== Segment start ==
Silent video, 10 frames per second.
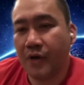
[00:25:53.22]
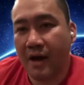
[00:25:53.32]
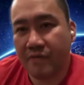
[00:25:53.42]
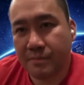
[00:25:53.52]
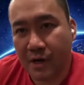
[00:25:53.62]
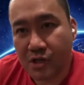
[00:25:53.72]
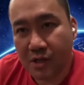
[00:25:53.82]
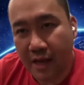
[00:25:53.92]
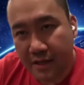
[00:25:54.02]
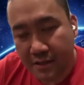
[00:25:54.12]
You have a
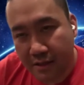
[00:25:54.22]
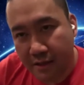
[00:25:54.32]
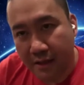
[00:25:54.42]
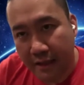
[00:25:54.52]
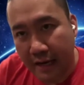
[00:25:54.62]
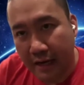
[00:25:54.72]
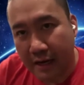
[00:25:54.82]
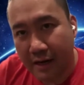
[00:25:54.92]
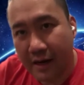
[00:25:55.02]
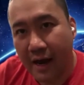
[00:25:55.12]
specialized
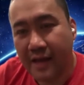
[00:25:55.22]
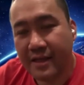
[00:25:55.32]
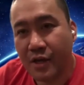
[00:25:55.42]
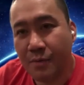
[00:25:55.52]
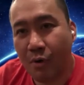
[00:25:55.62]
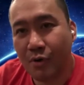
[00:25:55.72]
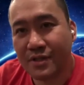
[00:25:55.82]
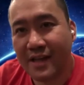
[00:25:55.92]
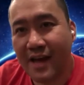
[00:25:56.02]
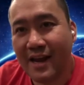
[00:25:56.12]
link, and then you
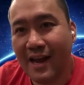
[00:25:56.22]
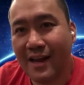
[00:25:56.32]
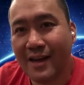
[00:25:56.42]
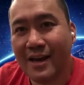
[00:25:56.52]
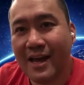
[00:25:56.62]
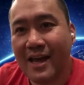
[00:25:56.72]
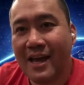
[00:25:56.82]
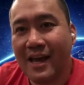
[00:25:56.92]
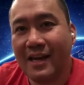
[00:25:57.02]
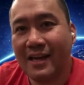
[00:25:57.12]
post that in
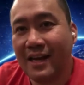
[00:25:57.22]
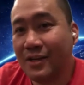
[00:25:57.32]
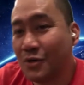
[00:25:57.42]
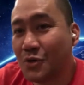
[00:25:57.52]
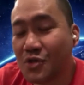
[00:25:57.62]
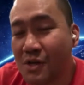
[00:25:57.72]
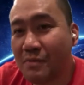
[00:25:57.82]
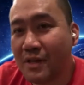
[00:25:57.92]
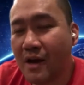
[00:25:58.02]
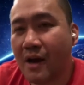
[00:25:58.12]
your
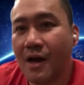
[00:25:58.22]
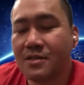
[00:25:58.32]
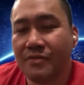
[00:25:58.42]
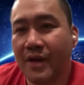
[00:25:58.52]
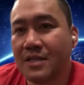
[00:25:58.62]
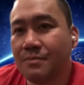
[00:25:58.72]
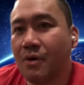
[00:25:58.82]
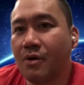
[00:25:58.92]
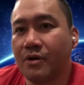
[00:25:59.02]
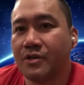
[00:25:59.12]
social media accounts,
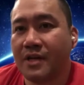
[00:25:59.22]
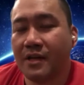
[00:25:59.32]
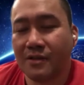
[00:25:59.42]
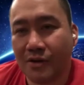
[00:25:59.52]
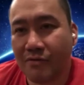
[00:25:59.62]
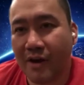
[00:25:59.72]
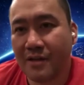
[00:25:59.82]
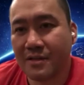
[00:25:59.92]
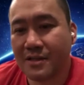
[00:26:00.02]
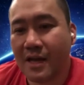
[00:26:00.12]
Facebook, or you send that to your
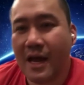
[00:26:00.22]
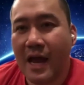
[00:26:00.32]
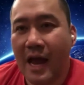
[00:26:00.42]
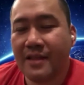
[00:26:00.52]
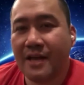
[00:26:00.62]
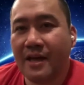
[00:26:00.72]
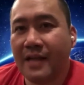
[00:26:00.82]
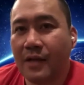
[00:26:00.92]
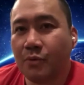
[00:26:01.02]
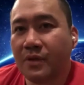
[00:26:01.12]
friends, and
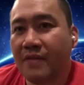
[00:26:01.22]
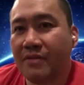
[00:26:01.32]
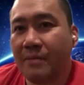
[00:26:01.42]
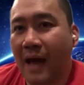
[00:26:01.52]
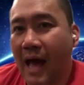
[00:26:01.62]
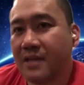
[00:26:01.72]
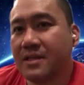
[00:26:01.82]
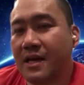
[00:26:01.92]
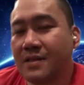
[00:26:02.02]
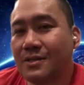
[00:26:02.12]
then that would give them
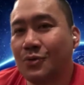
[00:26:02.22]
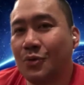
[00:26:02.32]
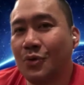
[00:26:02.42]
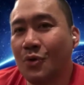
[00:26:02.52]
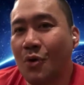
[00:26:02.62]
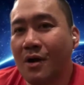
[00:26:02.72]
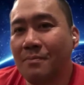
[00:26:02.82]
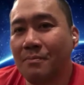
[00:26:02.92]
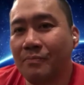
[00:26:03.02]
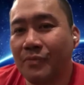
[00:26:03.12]
access to
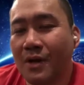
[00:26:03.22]
your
== Segment end ==
[Prompt] Copy back exactly the lines above from the one containing "[00:25:53.62]" through the one containing "[00:25:56.62]", and leave every picture behind.

[Written solution]
[00:25:53.62]
[00:25:53.72]
[00:25:53.82]
[00:25:53.92]
[00:25:54.02]
[00:25:54.12]
You have a
[00:25:54.22]
[00:25:54.32]
[00:25:54.42]
[00:25:54.52]
[00:25:54.62]
[00:25:54.72]
[00:25:54.82]
[00:25:54.92]
[00:25:55.02]
[00:25:55.12]
specialized
[00:25:55.22]
[00:25:55.32]
[00:25:55.42]
[00:25:55.52]
[00:25:55.62]
[00:25:55.72]
[00:25:55.82]
[00:25:55.92]
[00:25:56.02]
[00:25:56.12]
link, and then you
[00:25:56.22]
[00:25:56.32]
[00:25:56.42]
[00:25:56.52]
[00:25:56.62]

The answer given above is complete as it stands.